What I was interested in learning was how Sal went from the Information Architect I had last worked with to being an Enterprise Agile Coach. Not that there isn’t any connection between the two roles, but I knew the line wouldn’t be direct, and Sal didn’t disappoint.
Sal left CanWest for a job in the Netherlands with a startup called iLocal. For those who remember the whole “hyperlocal” craze that swept our industry at the time, their objective was to be a local business search engine for the area of Europe known as the Benelux (Belgium, Netherlands, and Luxembourg.). They would index every business based on a set taxonomy and feed that data model into a system so that it was smart.
At the time they were using a licensed proprietary .NET engine, but knowing that the real value of the company was the IP, they wanted to own it. While Sal had been brought it as manager of search and innovation , they soon tasked him with developing a system in-house. As Sal explains, while he had never done this before, he was excited by the challenge and dove right in.
They decided to go all open source and build this massive new system. The company didn’t have the skills or people on staff, so off they went on a mass hiring spree. Sal hired people from all around the world and brought them in-house, and now our IA was managing a software development team. The team itself wasn’t enough because what they were trying to build was cutting edge, so they hired a consulting company as well. Eventually, they did end up completing the product, and TomTom later purchased the IP to create TomTom Places.

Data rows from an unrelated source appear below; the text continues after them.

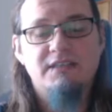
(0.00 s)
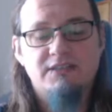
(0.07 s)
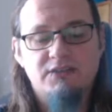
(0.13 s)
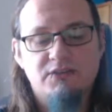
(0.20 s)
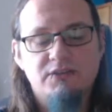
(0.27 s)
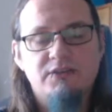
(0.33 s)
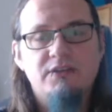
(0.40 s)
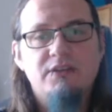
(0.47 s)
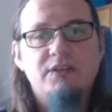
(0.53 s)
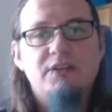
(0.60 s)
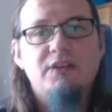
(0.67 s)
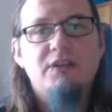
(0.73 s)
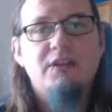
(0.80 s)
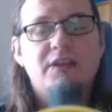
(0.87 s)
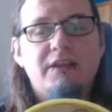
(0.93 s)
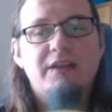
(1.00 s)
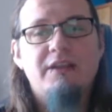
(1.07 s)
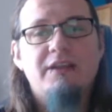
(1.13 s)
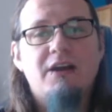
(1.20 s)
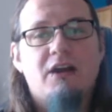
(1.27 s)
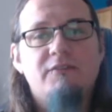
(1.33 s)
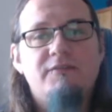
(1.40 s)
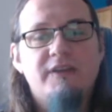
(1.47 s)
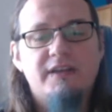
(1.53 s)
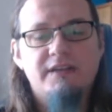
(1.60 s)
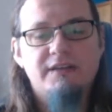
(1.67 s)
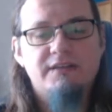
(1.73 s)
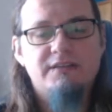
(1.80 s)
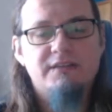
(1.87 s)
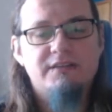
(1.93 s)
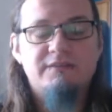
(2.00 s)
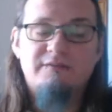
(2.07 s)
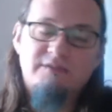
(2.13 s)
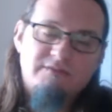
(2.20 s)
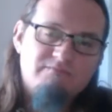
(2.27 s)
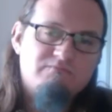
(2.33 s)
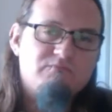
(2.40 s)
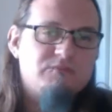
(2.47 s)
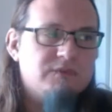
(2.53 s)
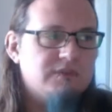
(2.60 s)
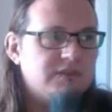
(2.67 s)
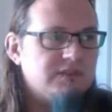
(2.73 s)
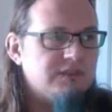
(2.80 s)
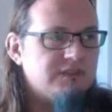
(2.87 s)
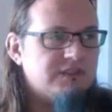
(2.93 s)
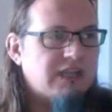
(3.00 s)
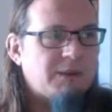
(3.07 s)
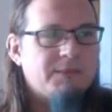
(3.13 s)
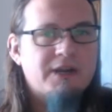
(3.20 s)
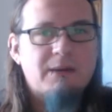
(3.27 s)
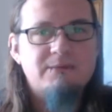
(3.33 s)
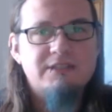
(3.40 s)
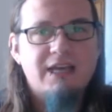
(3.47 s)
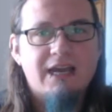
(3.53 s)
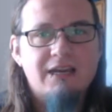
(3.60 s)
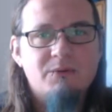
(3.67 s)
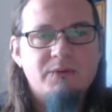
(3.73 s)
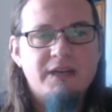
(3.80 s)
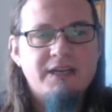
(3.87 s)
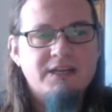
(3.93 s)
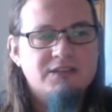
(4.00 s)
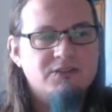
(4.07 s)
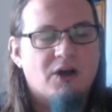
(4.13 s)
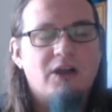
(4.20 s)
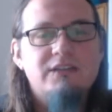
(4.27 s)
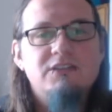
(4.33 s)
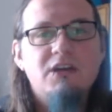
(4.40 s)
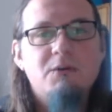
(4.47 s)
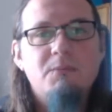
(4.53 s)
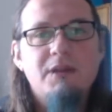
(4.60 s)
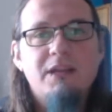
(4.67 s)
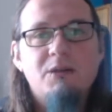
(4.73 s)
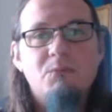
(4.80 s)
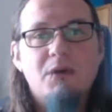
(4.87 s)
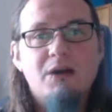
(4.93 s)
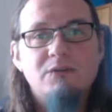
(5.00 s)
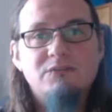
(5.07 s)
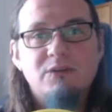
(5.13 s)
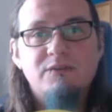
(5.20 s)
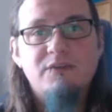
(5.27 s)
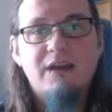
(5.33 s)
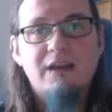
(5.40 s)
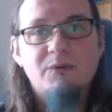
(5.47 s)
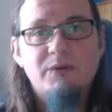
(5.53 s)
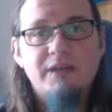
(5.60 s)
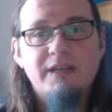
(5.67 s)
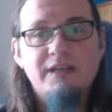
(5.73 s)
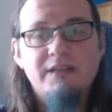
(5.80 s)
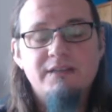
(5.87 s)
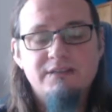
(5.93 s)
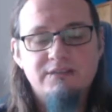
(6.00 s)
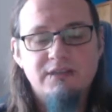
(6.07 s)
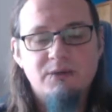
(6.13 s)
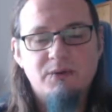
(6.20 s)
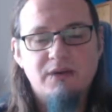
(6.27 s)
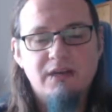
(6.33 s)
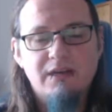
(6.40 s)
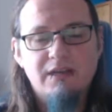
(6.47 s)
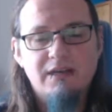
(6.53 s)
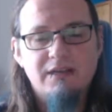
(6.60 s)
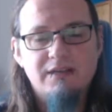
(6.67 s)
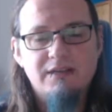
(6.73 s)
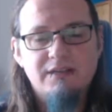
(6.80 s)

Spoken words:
on? I figured it's coming up to Halloween. It's not a million miles off Halloween, so I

While working in the Netherlands, they decided to utilize SCRUM exclusively. Again, not having the skills on hand they hired a company for a full training session and through this Sal became a certified SCRUM master. While he wasn’t the SCRUM master for the project at the time, they had an actual SCRUM Master come in on contract.
“Even though I completed the course, I wasn’t ready to introduce that risk on a big project.”
During that time Sal learned a lot about agile and about SCRUM, so when he came back to Canada, he brought all of that experience with him. He took many additional courses and applied his growing knowledge and experience to every software project he led. In time he found himself working as a SCRUM master and Agile Project Manager. He finally decided he wanted to continue moving forward as a professional agilist.
Having gone through this transformation, my final question to Sal was whether he enjoyed this role more-so than the previous roles in IA and software development? His answer was a definite yes. While he uses those previous roles to understand projects, make suggestions, and provide recommendations, he’s happy not to be too involved in those areas.
“I want to be great at what I do, not just okay. I’m much better as a facilitator, trainer, and agile leader. I do enjoy the servant leadership style of people management, and there’s a difference.”
I have met many people who have and are struggling with finding something they excel at which they also truly enjoy doing. While it may have taken a long journey across the pond and back to figure it out, I’m certainly happy for Sal that he has found his niche.